→ **Work instruction**: Set down each entry exactly as given; pictures should not appear in the copy.

(Stored data)
○ ○ ○
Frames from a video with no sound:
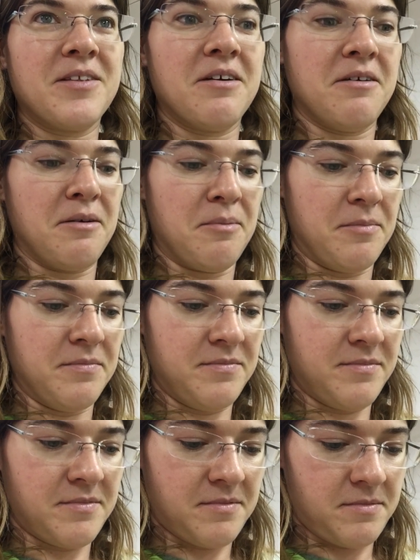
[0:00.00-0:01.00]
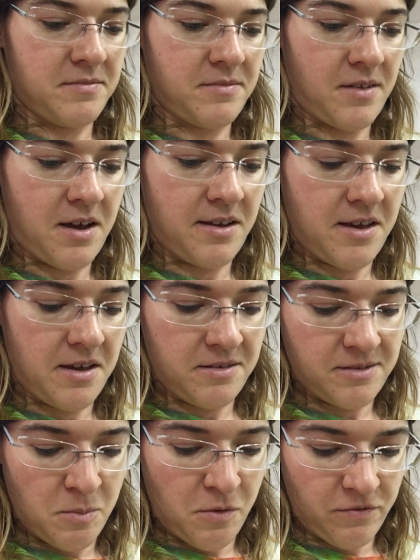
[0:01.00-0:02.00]
I ate
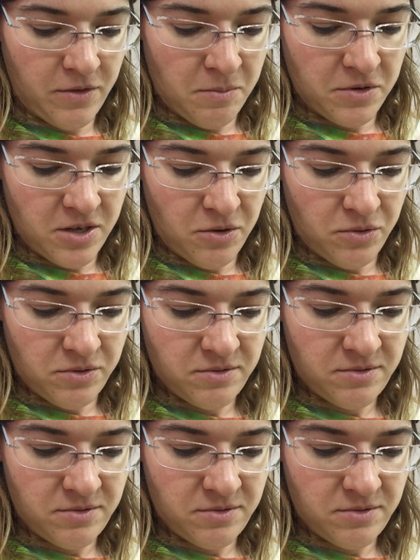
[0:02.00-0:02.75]
some of them too,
○ ○ ○
→ **Response to the task**:
Frames from a video with no sound:
[0:00.00-0:01.00]
[0:01.00-0:02.00]
I ate
[0:02.00-0:02.75]
some of them too,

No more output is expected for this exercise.